Alessio Battistutta

Posted on Mar 11 • Edited on Mar 17

How We Told a Stranger's Node Where Its Cache Should Be

#elixir #distributedsystems #postgres #testing

We connected to a remote BEAM node we don't own. No access to its source code. No instrumentation planted beforehand. No agents installed, no probes compiled into the target. Pure black-box runtime observation over Distributed Erlang.

From that, we produced a concrete architectural recommendation: your schema registry is hitting PostgreSQL 354 times per observation window for metadata that almost never changes — that should be ETS, not a database table.

This article walks through how we got there — 7 observation sessions against a live Elixir application, progressing from coarse process-level metrics to function-level tracing that revealed the internal structure of code we'd never read.

The Target: Nexus

Nexus is an Elixir API gateway that manages dynamic PostgreSQL connections, runtime schema metadata, and table operations. It exposes a REST API on port 4040 and handles CRUD, aggregations, search, CSV export, batch operations, and multi-database routing — all backed by Ecto dynamic repos.

We exercised it with an integration test suite: 61 tests across 8 categories including connection management, extended CRUD (JSONB, NULLs, hierarchical categories), edge cases (SQL injection, unicode, 10KB strings), concurrent operations (50 concurrent inserts, 5000+ req/s bursts), large datasets (50k rows), and a 60-second stress test with 20 concurrent workers.

The Setup

Giulia runs as two Docker containers from the same image:

Worker (port 4000) — static analysis engine: AST indexing, Knowledge Graph, dependency topology, complexity metrics, embeddings
Monitor (port 4001) — runtime observer: connects to target BEAM nodes via Distributed Erlang, collects snapshots at configurable intervals, pushes data to the Worker for fusion

The observation workflow is command-driven:

giulia-observe start nexus@192.168.10.174                           # process-level only
giulia-observe start nexus@192.168.10.174 cookie 5000 Nexus.Repo    # + function tracing
<run your workload>
giulia-observe stop nexus@192.168.10.174                            # finalize fused profile

First Bug: `--sname` vs `--name`

First connection failed — Nexus uses long names (--name nexus@192.168.10.174), Giulia used short names (--sname worker). Erlang refuses to connect across name modes. One flag change in docker-compose.yml fixed it.
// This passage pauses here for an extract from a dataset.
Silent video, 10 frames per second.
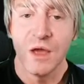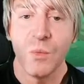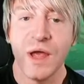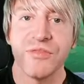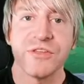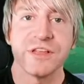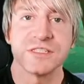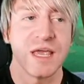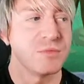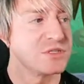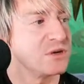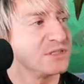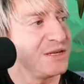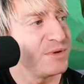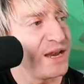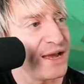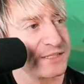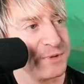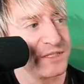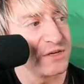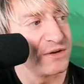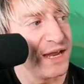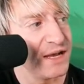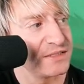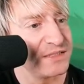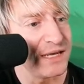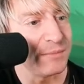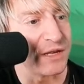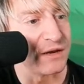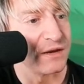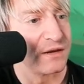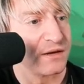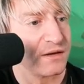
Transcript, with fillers: Wait, I thought this game was called Demon X, but it's called X Demon.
Process-Level Profiling: Finding the Logger

The first five sessions used process-level observation: BEAM metrics (memory, process count, scheduler run queue) and top-process rankings by CPU. This tells you which modules own the hottest processes but not which functions are being called.

We ran the same workload under different configurations:

Session	Duration	Run Queue	Top Module	#2 Module	Logger CPU
1. First contact (21/49 tests)	180s	17	`:proc_lib` 100%	(below threshold)	0%
2. Idle baseline	21s	0	`:code_server` 38.7%	(below threshold)	0%
3. Full suite, info log	77s	1	`:proc_lib` 54.3%	`:logger_std_h_default`	28.5%
4. Full suite, warning log	77s	5	`:logger_std_h_default`	`:proc_lib` 33.2%	39.1%
5. Full suite, async handler	71s	2	`:proc_lib` 98.9%	(below threshold)	Gone

Session 1 flagged scheduler contention (run queue of 17 — more tasks queued than schedulers available). Sessions 3-4 found something more interesting: Erlang's default logger handler does synchronous IO. Every log call blocks the calling process until the write completes. The overhead is per-call, not per-byte — so raising the log level to :warning (Session 4) actually made it worse. Fewer messages, but each one still blocks, and now the logger is a larger proportion of total work.

The fix:

:logger.update_handler_config(:default, :config, %{
  sync_mode_qlen: 1000,     # async until queue hits 1000
  drop_mode_qlen: 2000,     # start dropping above 2000
  flush_qlen: 5000           # emergency flush
})

Session 5 confirmed: logger gone from top modules, run queue dropped from 5 to 2. Bottleneck eliminated.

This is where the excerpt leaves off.